Why oh why oh why doesn't the RDPL have more physical copies of books by Victoria Schwab?
Found this at my local library today and devoured it in one sitting! FANTASTIC! I love the world this takes place in, as well as the characters. Each was developed enough for me to be invested, yet not overdone to the point that left nothing for me to discover. I could feel the crisp air, the dry branches snagging my clothes. I could hear the leaves crackling underfoot, the wind howling around my ears. This atmospheric story is so easy to get lost in and so hard to tear yourself away from.
A sort of slow burn novel with fantastical elements, namely witches, and mysterious missing children. I enjoyed the atmospheric vibe and Schwab's lyrical writing.
A good read, but takes a little way to get into it. The story starts slow, but rounds out in the end.
Atmospheric and penned with beautiful prose. This book would appeal to fans of other atmospheric spooky stories with an emphasis on setting, such as Beautiful Creatures or Blood Magic.
Opening with Lexi's little sister Wren is a smooth move; it establishes her importance and also allows Schwab to unobtrusively sneak in the bedtime story upon which this novel's foundations rest upon. However, the world built on the story is shaky. The village has guns, but no other technology, while the fear of witches suggests a medieval time. The prescence of actual witchcraft suggests a whole other world from today's, but further world-building is neatly side-stepped by making the town isolated.

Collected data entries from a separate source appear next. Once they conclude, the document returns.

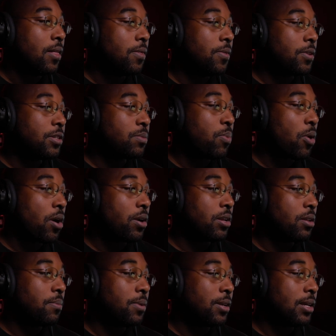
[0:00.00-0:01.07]
this part
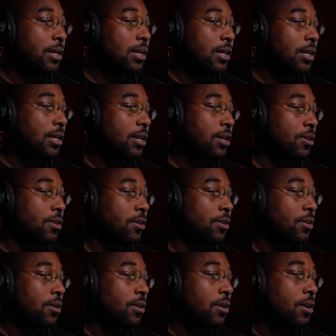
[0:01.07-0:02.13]
in the beginning
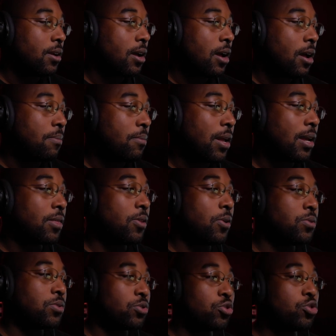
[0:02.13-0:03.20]
here, um, like
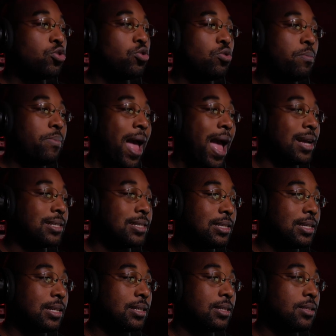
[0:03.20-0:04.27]
those are two
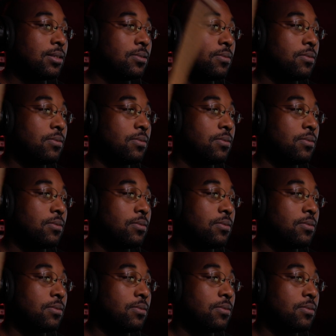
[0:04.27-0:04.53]
backsticks.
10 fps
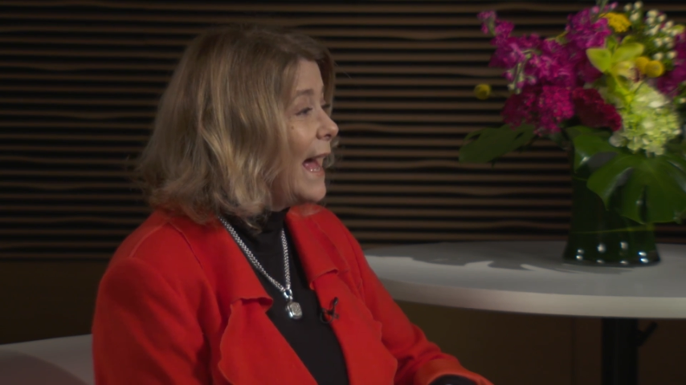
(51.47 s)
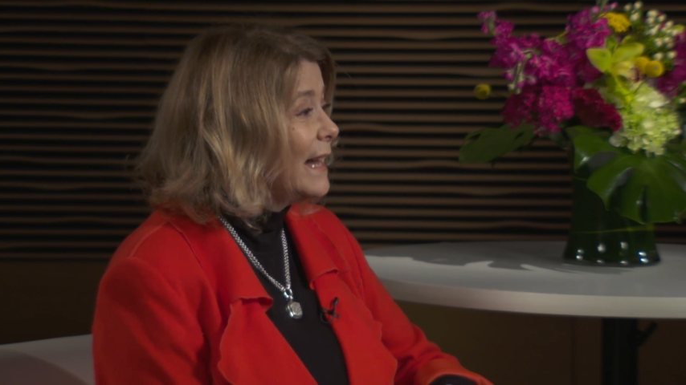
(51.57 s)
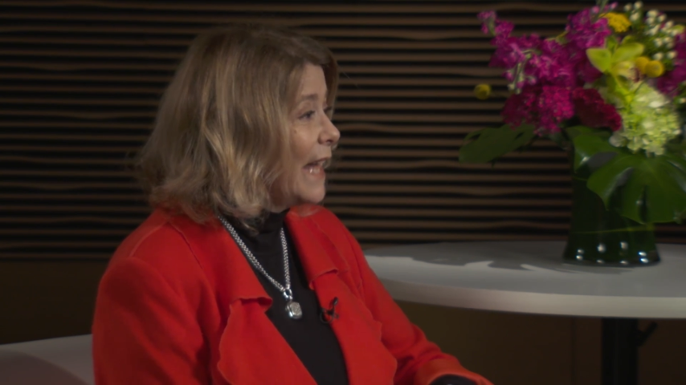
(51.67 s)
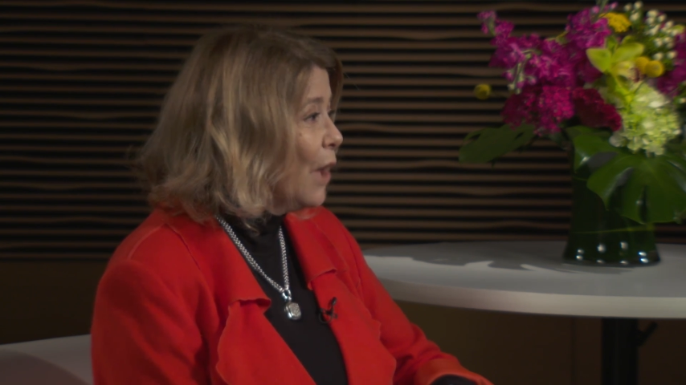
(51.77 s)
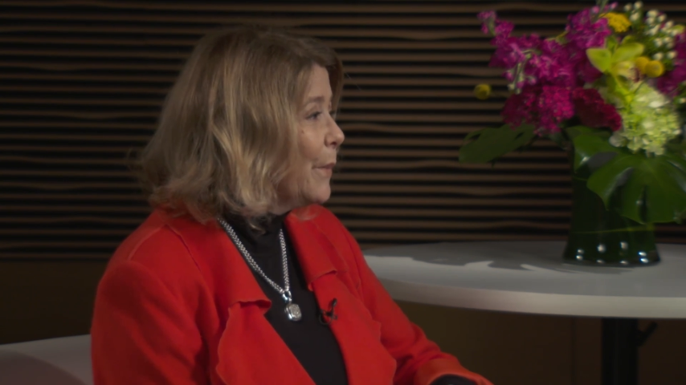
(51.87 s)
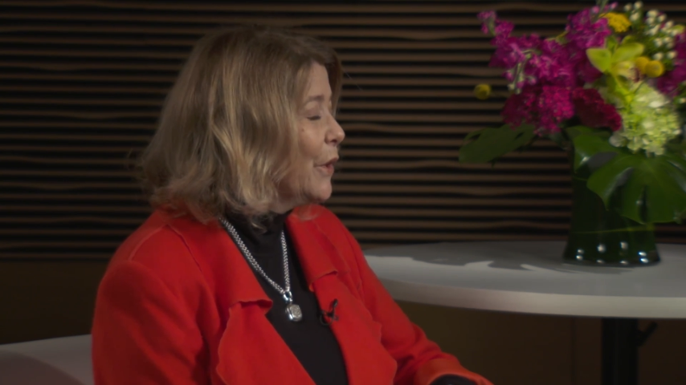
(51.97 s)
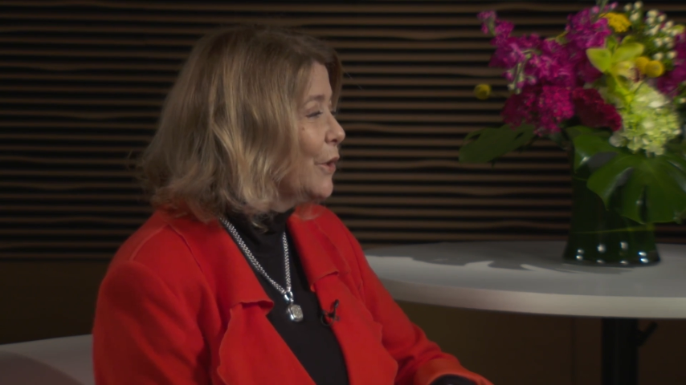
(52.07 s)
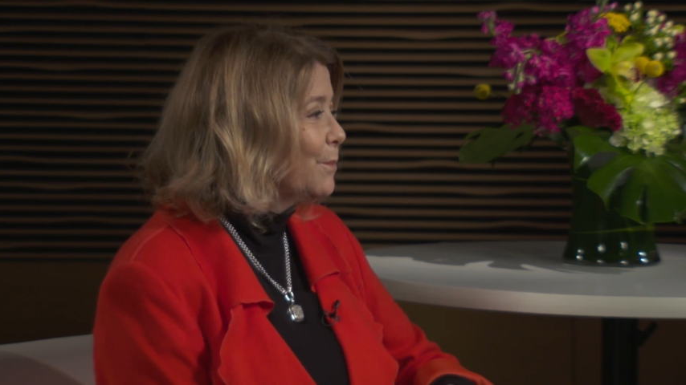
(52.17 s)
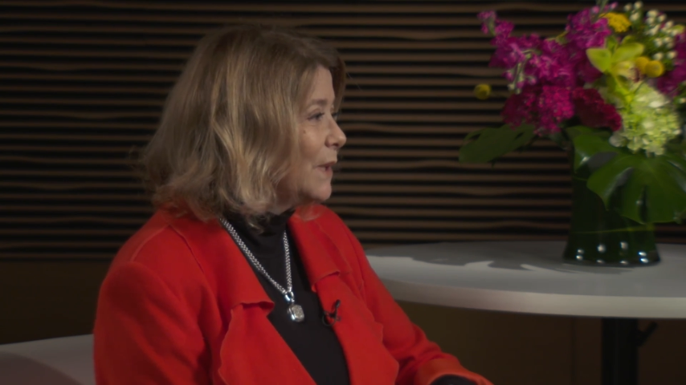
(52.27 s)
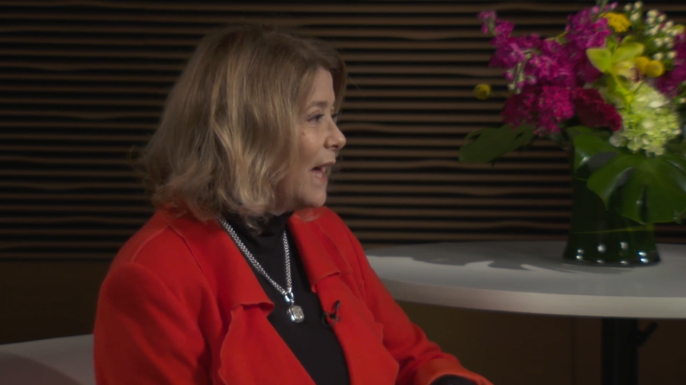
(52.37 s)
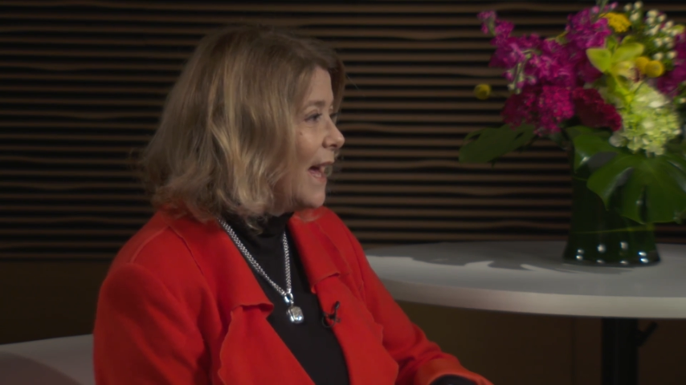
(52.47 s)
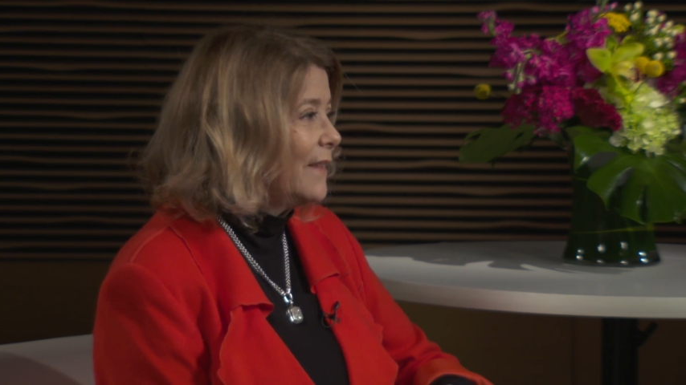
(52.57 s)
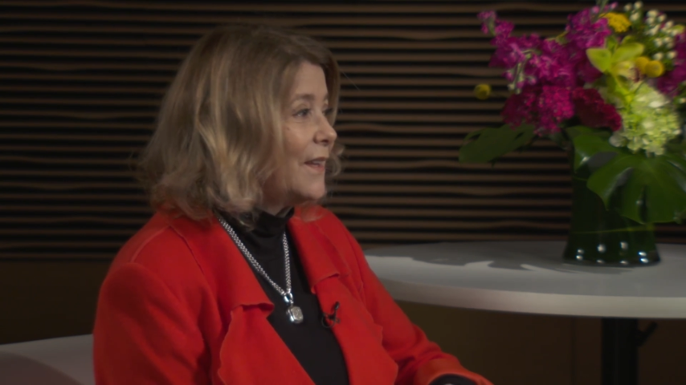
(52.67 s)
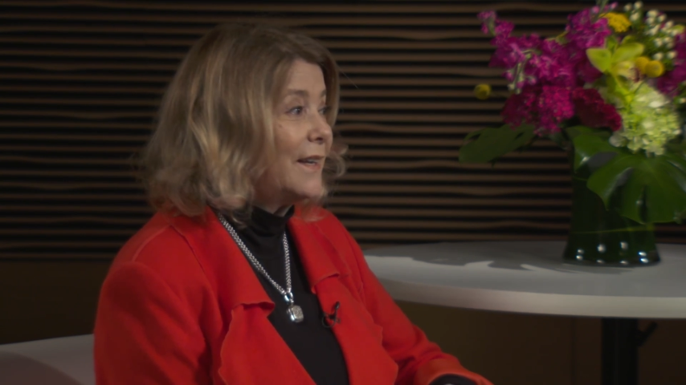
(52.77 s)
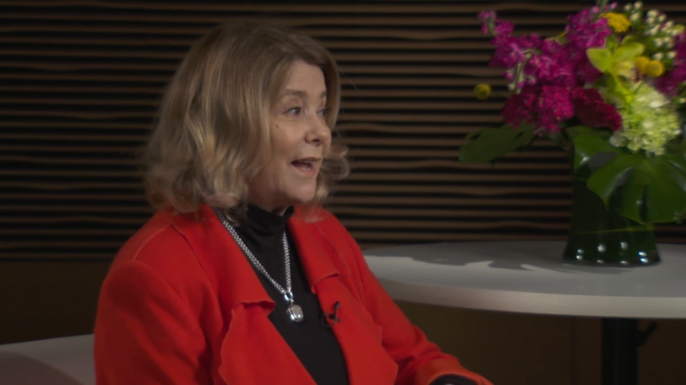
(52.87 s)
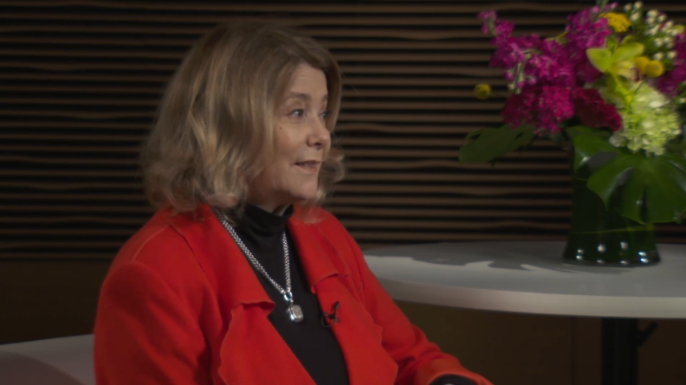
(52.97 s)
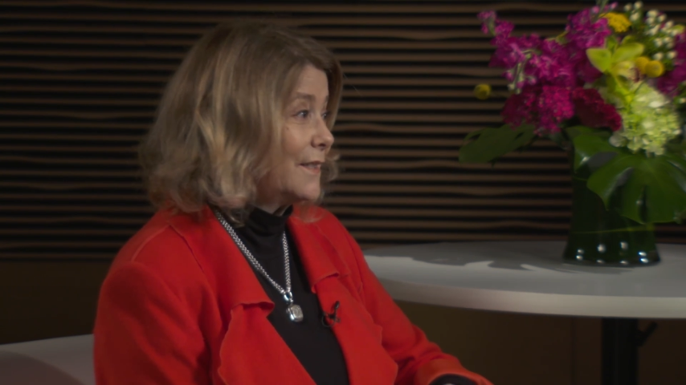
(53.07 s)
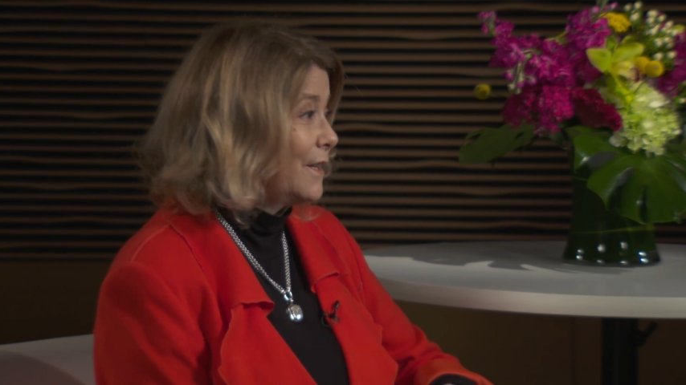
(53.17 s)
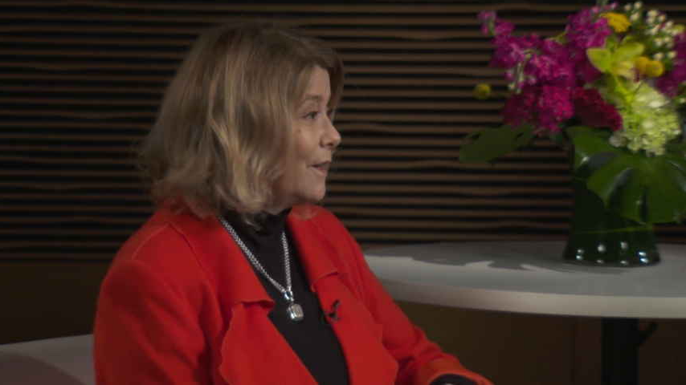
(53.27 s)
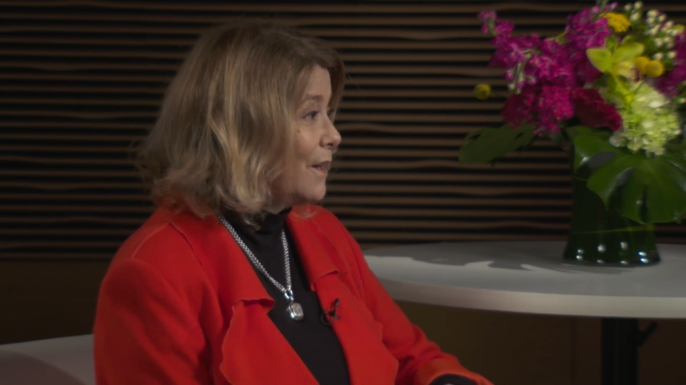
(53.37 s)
and helping her plan the next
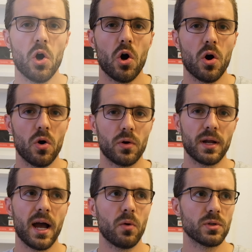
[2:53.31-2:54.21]
Or
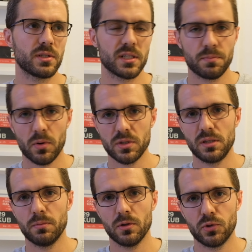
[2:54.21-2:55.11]
I was
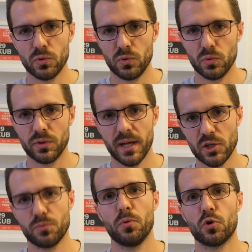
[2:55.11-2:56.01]
responsible to do
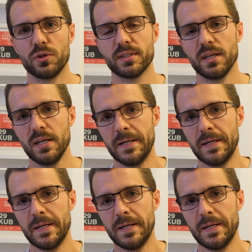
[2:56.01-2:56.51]
dashboards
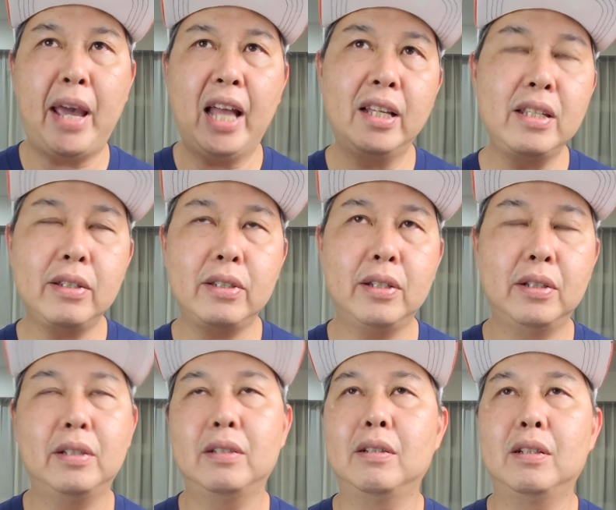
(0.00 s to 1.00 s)
balanced.
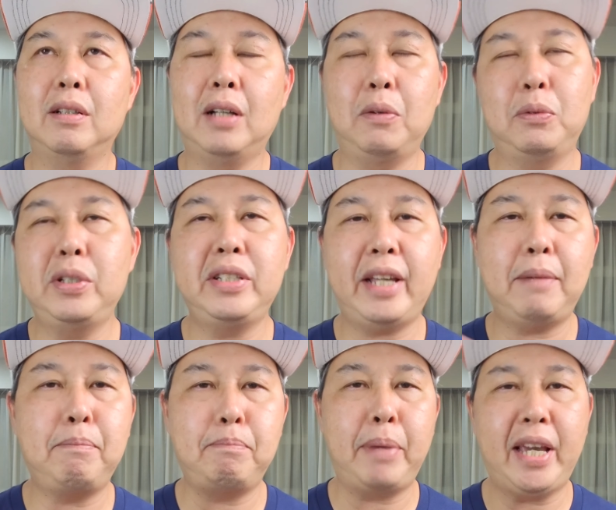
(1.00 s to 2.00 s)
I wouldn't
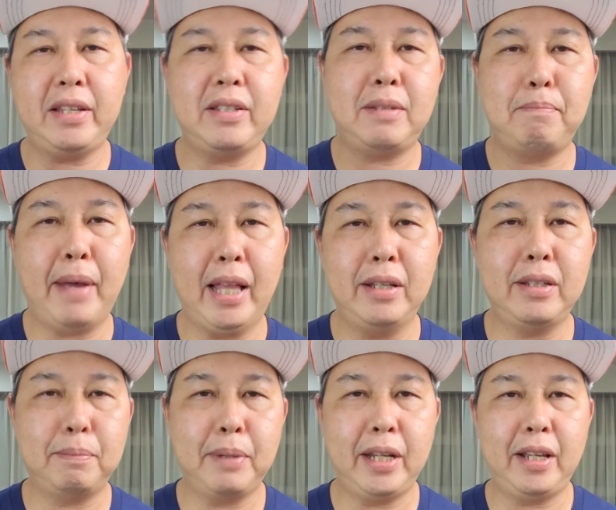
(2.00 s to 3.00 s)
say bass is
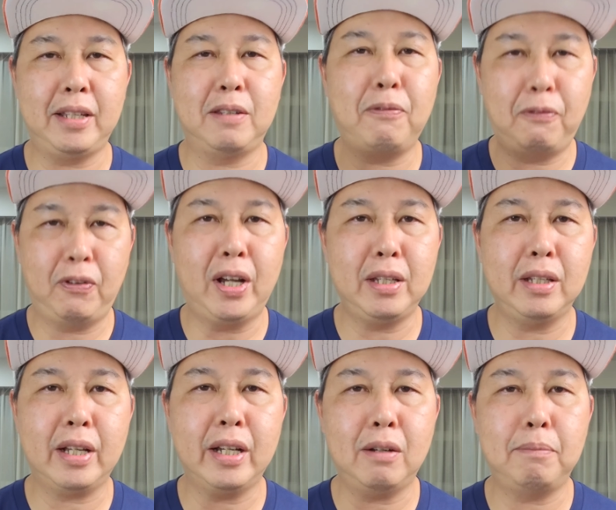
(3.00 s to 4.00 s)
balanced, but it's
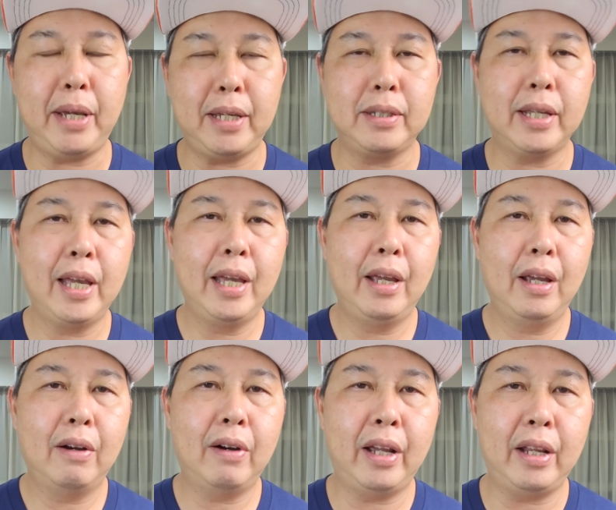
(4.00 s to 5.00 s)
fun kind of bass,
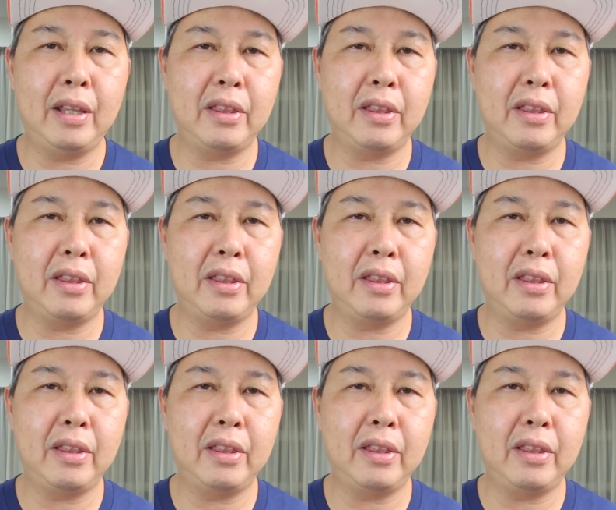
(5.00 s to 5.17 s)
right?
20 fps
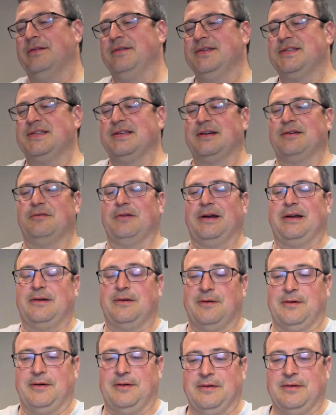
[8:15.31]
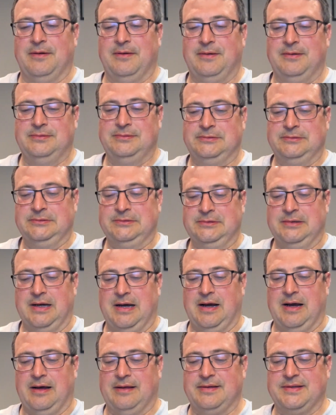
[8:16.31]
This is a great card.
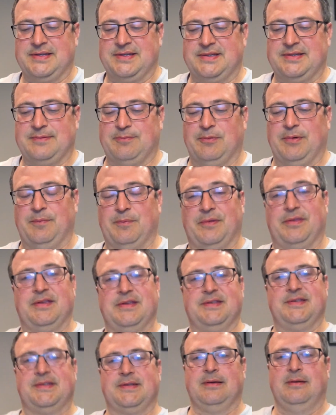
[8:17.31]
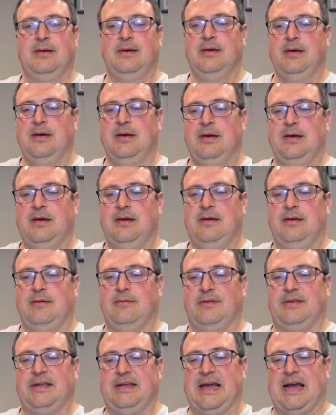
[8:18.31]
This is one with
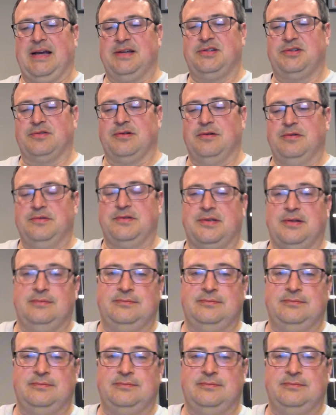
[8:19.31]
the Astros.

It was a little difficult to get behind Lexi, mainly because the chain of events always seemed to occur around her. She always had the right intentions, but she never exactly seemed to make a difference. This didn't make her intolerable, merely forgettable. As for the love interest -- it was so, so obvious how it'd play out. Stranger sweeps in, no one understands him but protag, villagers catch protag and stranger making out passionately. Yes, it all happens, especially the last one. I can't say I clicked with any of the supporting characters, either.
The climax takes a stretch of the imagination, but the whole circle feel satisfies while remaining firmly grounded in witchlore. It's a little hard not to come off preachy since the whole village is tainted in hate, but the ending preaching may be forgiven by readers who are already satisfied with this perfunctory paranormal.
This book was really very good. It had some interesting twists and kept the audience captive right till the end. The ending was really good and I would recommend this to as many people as I could!!!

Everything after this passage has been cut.